How is it possible to grow toward a goal that is beyond human understanding? We must look to the words of Jesus: “For human beings it is impossible, but not for God” (Mk 10:27). Thus, the primary way for us to grow in holiness is simple obedience to the will of God as revealed in His Word and in His Church. Teresa adds that the soul seeking perfection will not be content with mere obedience, but practices complete generosity, doing anything to please God. This echoes the words of Jesus to the rich young man: “If you wish to be perfect, go, sell what you have and give to the poor, and you will have treasure in heaven” (Mt 19:21).

One may ask, however: What if I find myself in a bad situation, where complete generosity to God does not seem possible? Any mature person is aware that his environment affects him at every moment, and not always for the good. However, St. Teresa insists that growth in holiness does not depend on one’s environment. Rather, as she writes in her Book of Foundations, “the time is always propitious for God to grant His great favors to those who truly serve Him.” Even in the worst of circumstances, a person may be granted the grace of great holiness, and may accept it. Conversely, a person even in the holiest of convents may fall from a deep prayer life into the state of mortal sin. Environment affects us, but it does not destine us; grace working through, with, and in our free will is the ultimate deciding factor.

I would like to close by reflecting on the Church’s name for Teresa of Avila, which is “Teresa of Jesus.” This is what makes St. Teresa important, far more than her mystical experiences or her outstanding gifts: She was close to Jesus, so much so that her name and His are forever linked. Would you be able to say the same about your name? Taking the name “John” to stand for your name: If any friend of yours reviewed your life today, could that friend say, “This was truly ‘John of Jesus’?” That is the great responsibility that we take upon ourselves with the name “Christian:” We are to be Christ-like.

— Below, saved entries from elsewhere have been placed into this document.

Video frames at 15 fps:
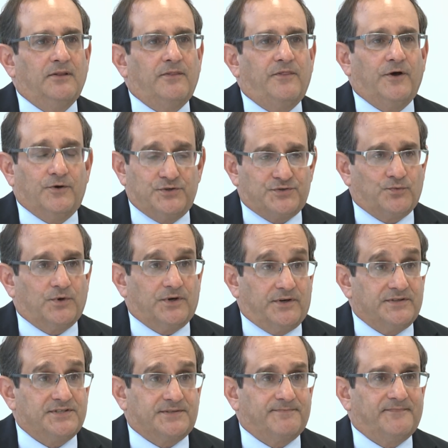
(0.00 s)
those
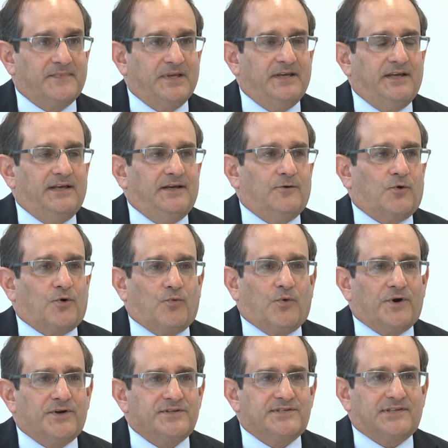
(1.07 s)
words or
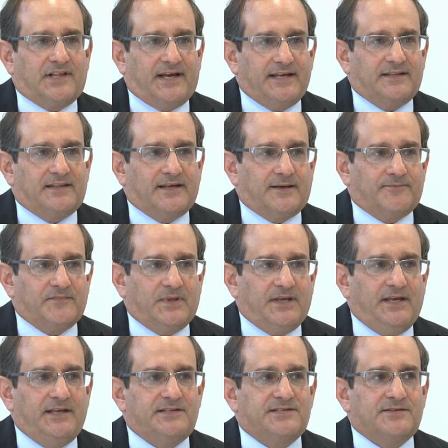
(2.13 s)
words like them.
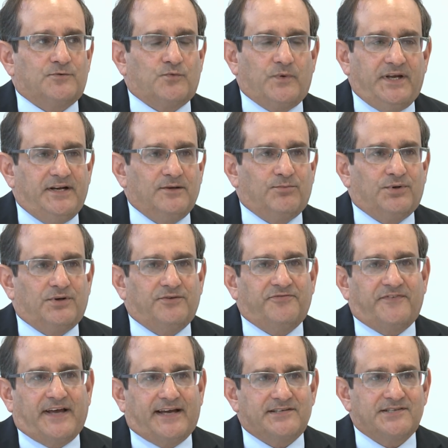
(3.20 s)
It's a readable,
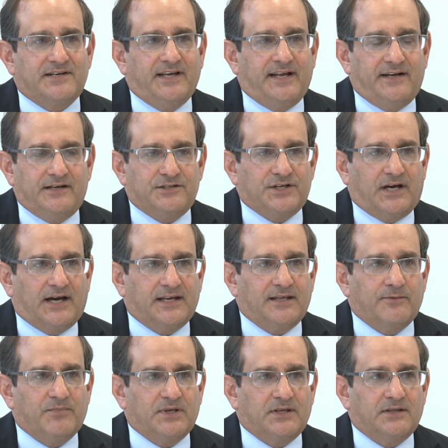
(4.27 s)
fascinating
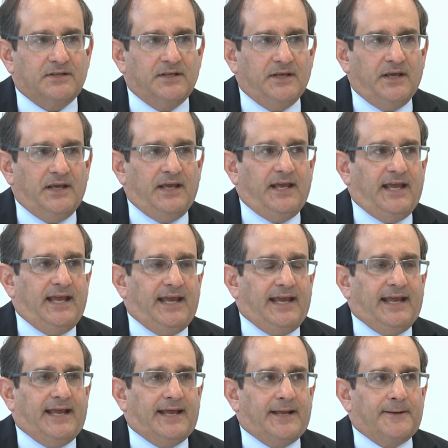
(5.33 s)
document.
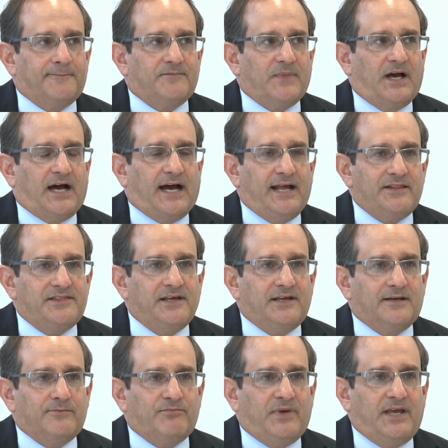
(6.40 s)
And I
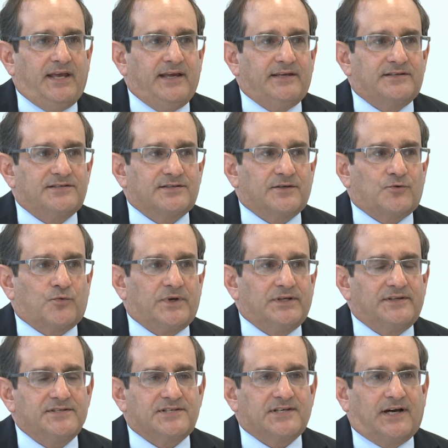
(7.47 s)
think it makes a
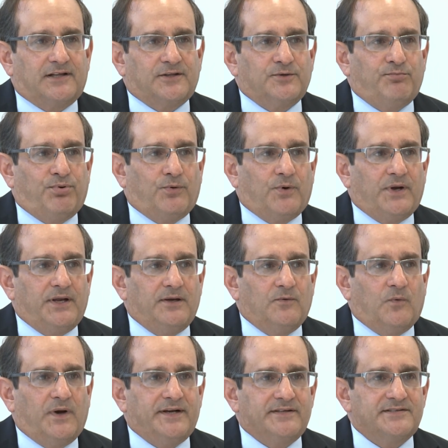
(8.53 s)
really solid point
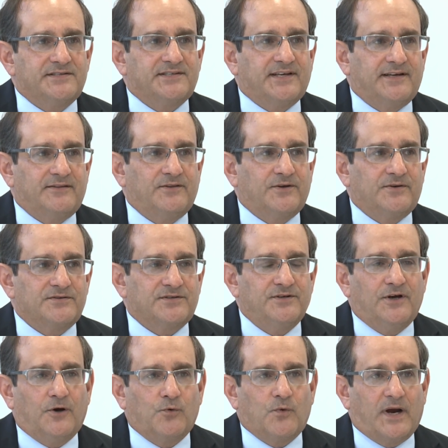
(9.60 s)
when it said there's
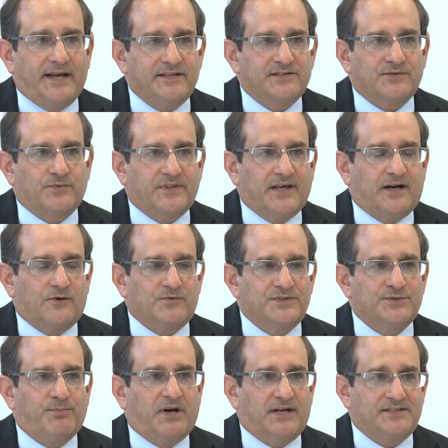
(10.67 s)
no rights without
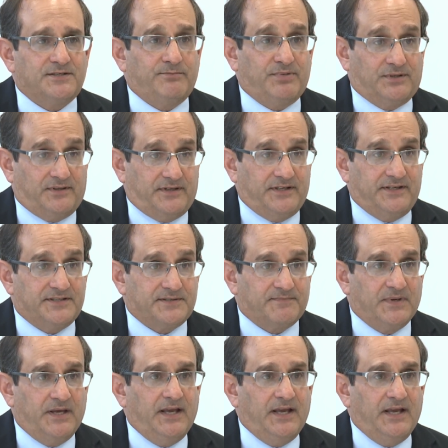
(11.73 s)
responsibilities.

One very Carmelite way to practice being Christ-like is to spend time simply loving Jesus. The greatest commandment, as Jesus re-affirmed to the scholars of the Mosaic Law, is “to love the Lord your God with all your heart, with all your soul, with all your mind, and with all your strength” (Mk 12:30). Praying to Jesus, listening to His Word, and just being silent with Him, helps us to love Him and follow Him better. Love moves us to action, but the first acts of love are interior acts. Just as we must ask for mercy before we can show true mercy to others, we must seek and accept God’s love before we can share it. Only when we love God more than ourselves can we really love our neighbor as ourselves. The interior act comes first, then the exterior actions follow. This interior act of love, consistently and generously practiced, may indeed be the key by which we can unlock and enter the mystery that St. Teresa calls “the interior castle.”